About this task:
Print all of the records. Exclude the images.

Exercise materials:
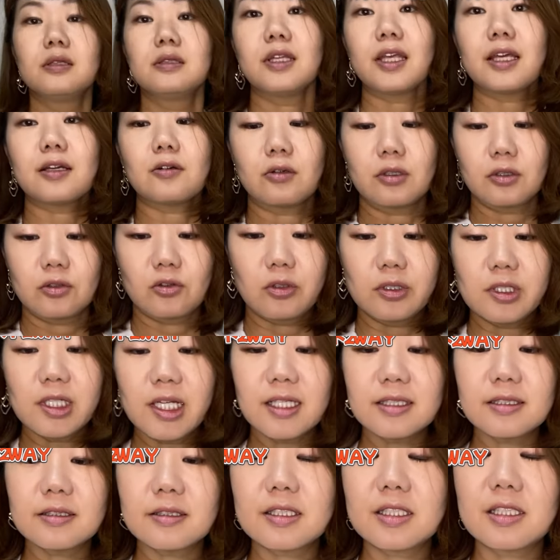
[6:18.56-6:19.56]
でこれ取
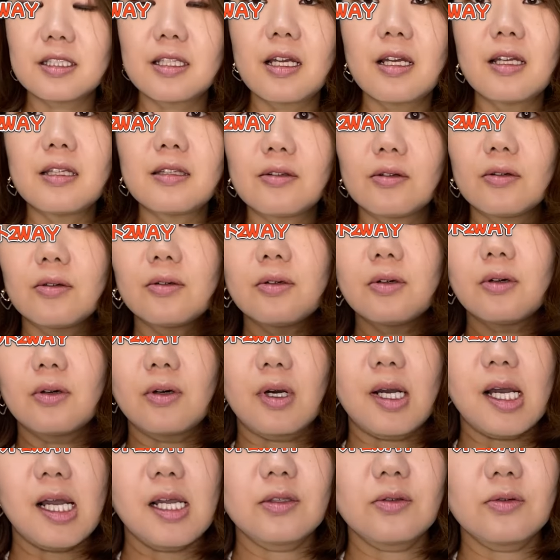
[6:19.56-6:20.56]
り外した
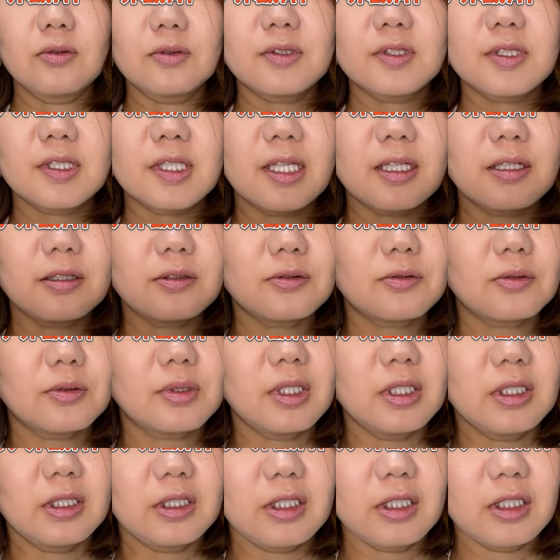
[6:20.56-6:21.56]
後あのつける
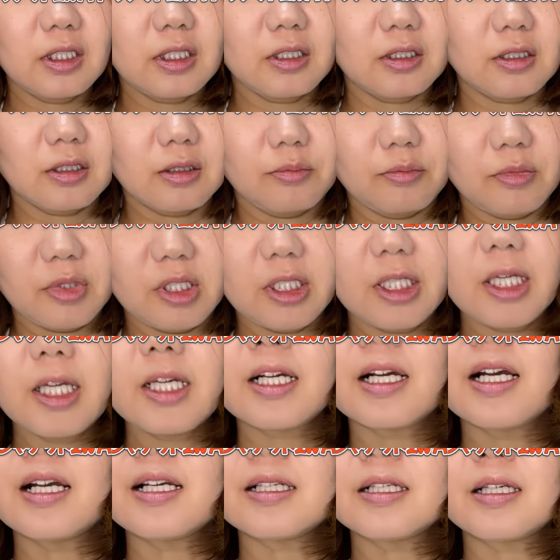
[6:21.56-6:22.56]
時に右
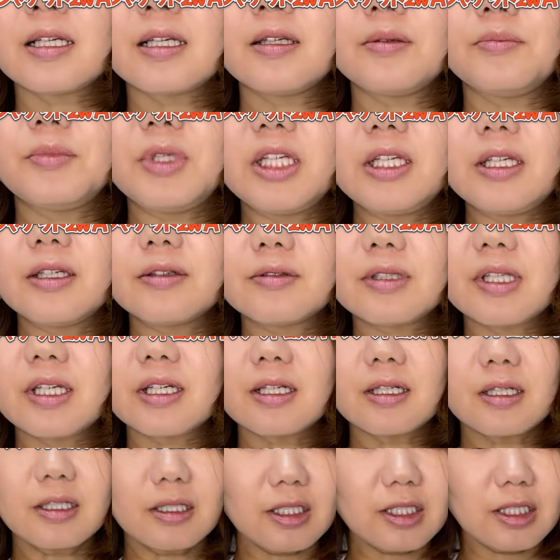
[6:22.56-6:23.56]
か右腕
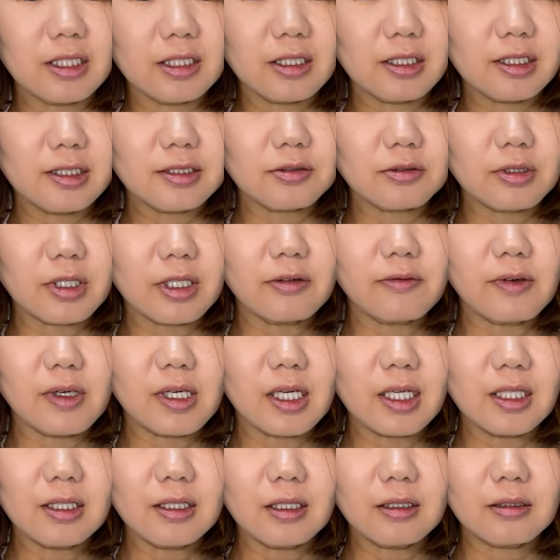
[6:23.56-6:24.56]
か左袖か分
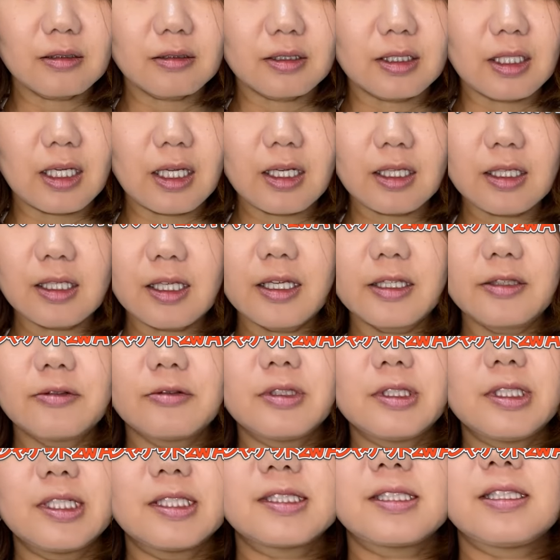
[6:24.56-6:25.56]
かんなくならない
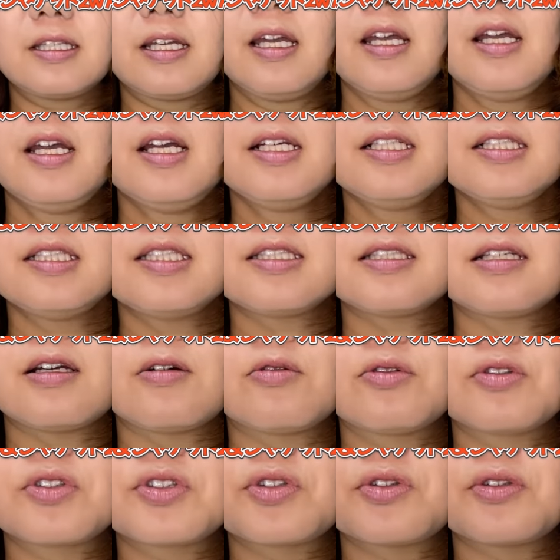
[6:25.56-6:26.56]
ようにですね実
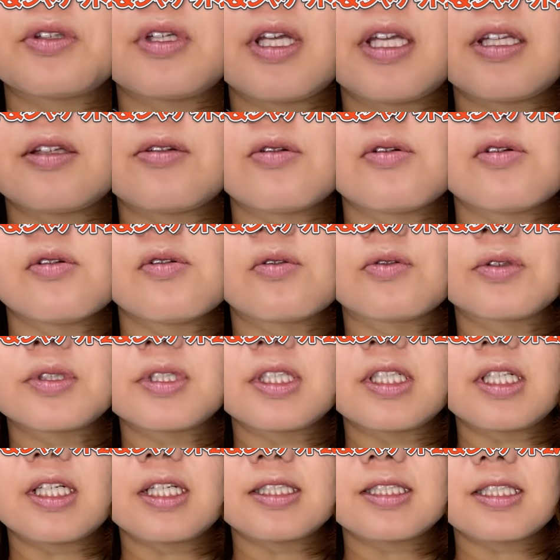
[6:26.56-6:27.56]
はこの袖の方こ
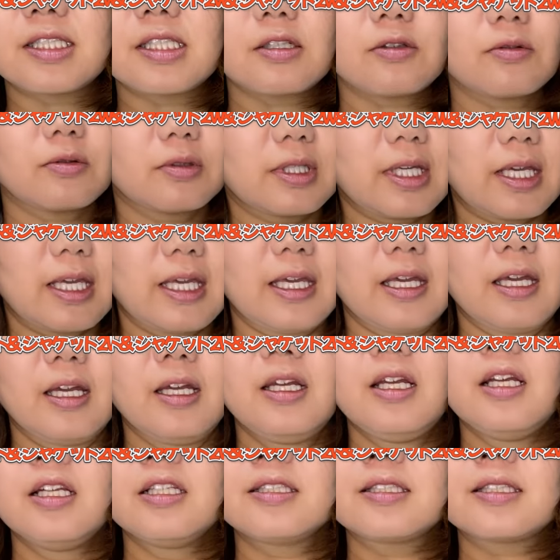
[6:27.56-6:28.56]
ちら白で
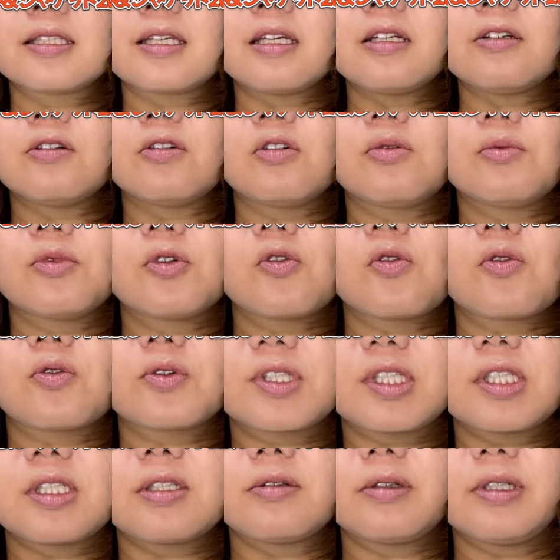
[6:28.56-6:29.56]
つける方もこ
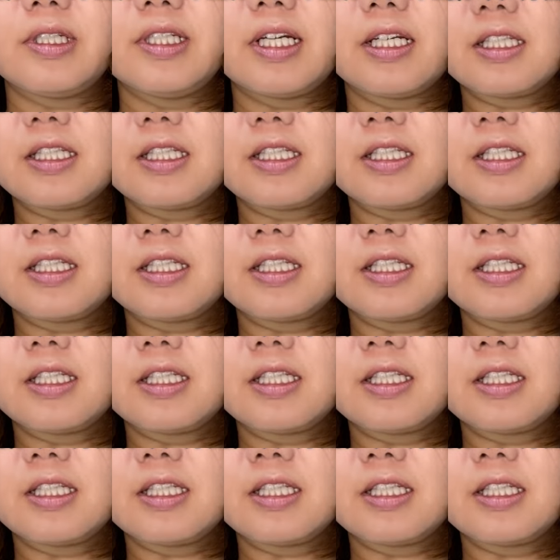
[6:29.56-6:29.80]
こ白に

Finished exercise:
[6:18.56-6:19.56]
でこれ取
[6:19.56-6:20.56]
り外した
[6:20.56-6:21.56]
後あのつける
[6:21.56-6:22.56]
時に右
[6:22.56-6:23.56]
か右腕
[6:23.56-6:24.56]
か左袖か分
[6:24.56-6:25.56]
かんなくならない
[6:25.56-6:26.56]
ようにですね実
[6:26.56-6:27.56]
はこの袖の方こ
[6:27.56-6:28.56]
ちら白で
[6:28.56-6:29.56]
つける方もこ
[6:29.56-6:29.80]
こ白に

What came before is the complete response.